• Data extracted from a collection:
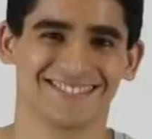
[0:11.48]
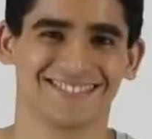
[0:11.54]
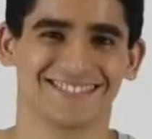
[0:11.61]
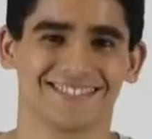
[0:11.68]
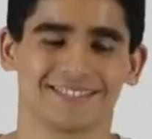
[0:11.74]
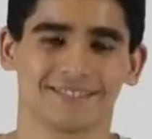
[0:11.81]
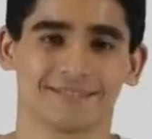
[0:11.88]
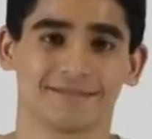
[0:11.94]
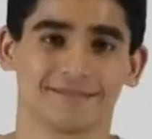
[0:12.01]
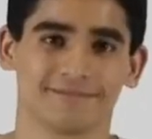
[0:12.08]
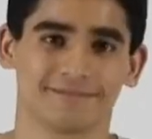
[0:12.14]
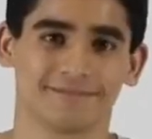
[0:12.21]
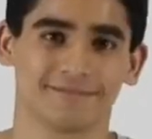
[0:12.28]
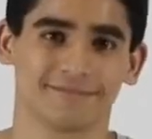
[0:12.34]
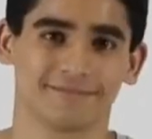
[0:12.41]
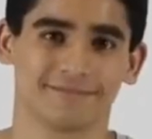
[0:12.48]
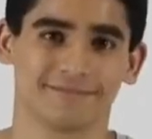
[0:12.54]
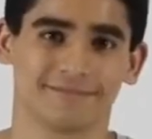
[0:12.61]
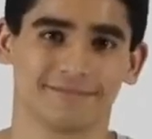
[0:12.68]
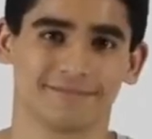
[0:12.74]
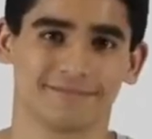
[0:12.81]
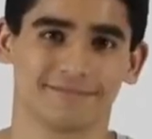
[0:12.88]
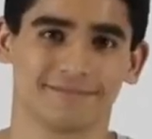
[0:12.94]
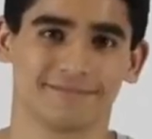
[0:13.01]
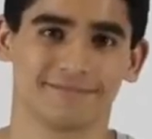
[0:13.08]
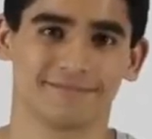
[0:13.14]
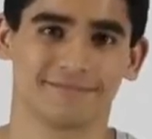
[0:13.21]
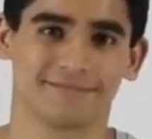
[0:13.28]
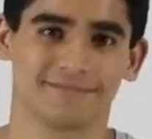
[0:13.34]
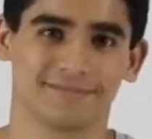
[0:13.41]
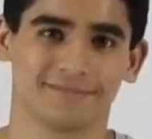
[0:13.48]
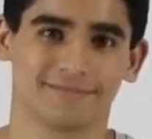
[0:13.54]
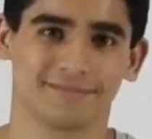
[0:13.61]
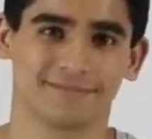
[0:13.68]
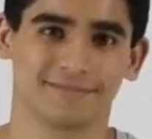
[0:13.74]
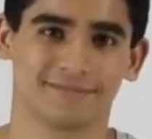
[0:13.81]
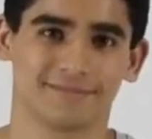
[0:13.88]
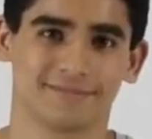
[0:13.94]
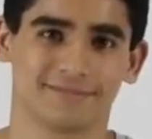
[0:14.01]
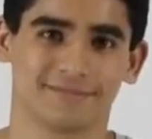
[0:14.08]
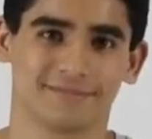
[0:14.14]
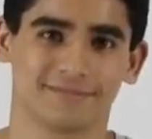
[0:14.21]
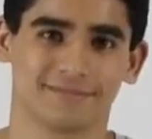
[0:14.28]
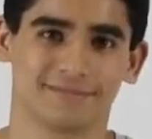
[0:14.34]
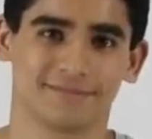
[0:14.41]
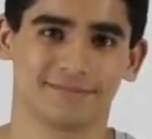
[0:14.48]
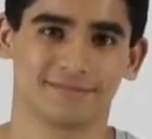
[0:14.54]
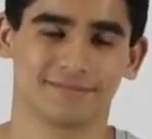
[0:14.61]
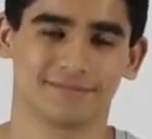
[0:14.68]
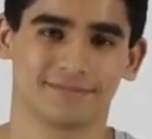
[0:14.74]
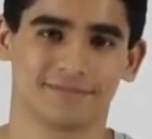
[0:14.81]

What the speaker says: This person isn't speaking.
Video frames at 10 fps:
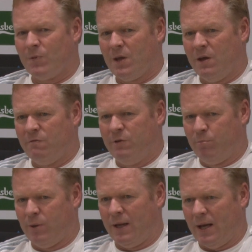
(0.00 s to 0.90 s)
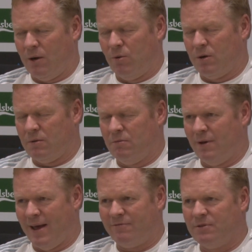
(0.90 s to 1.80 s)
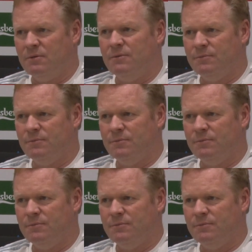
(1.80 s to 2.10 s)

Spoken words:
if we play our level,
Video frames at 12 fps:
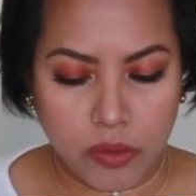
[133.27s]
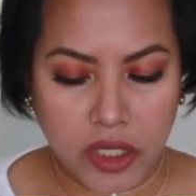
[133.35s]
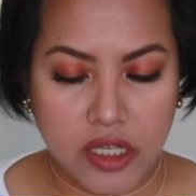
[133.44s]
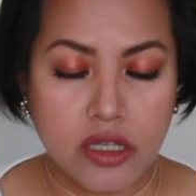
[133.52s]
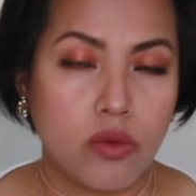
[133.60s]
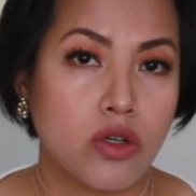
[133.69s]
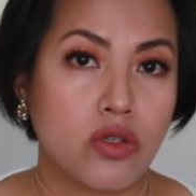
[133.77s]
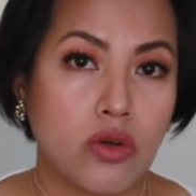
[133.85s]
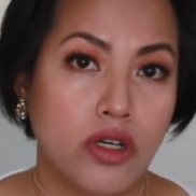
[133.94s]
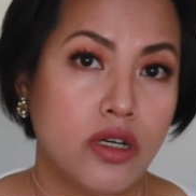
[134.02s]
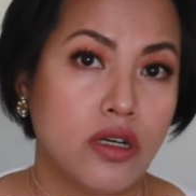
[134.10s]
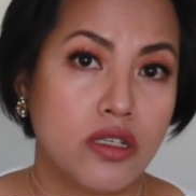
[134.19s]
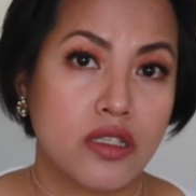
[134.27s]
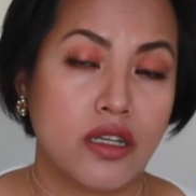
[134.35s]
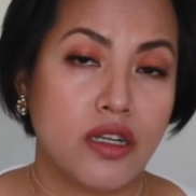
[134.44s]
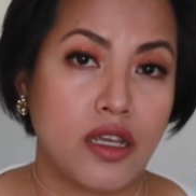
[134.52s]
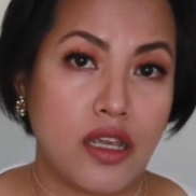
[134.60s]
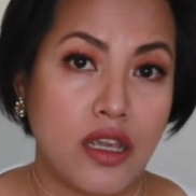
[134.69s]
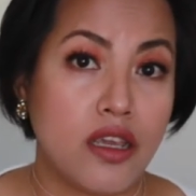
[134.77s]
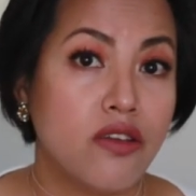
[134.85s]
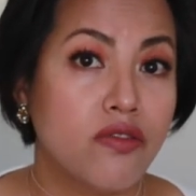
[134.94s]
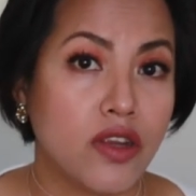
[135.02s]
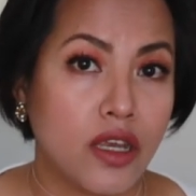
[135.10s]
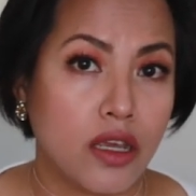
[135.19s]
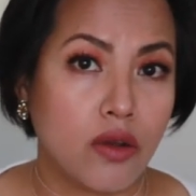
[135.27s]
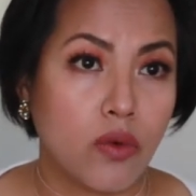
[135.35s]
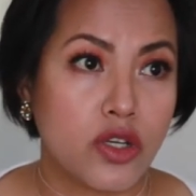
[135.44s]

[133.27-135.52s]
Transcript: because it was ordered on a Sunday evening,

• Action item: Go through the entries above and count the lines with the word "Video", then give only that number.

• Solution to the exercise: 2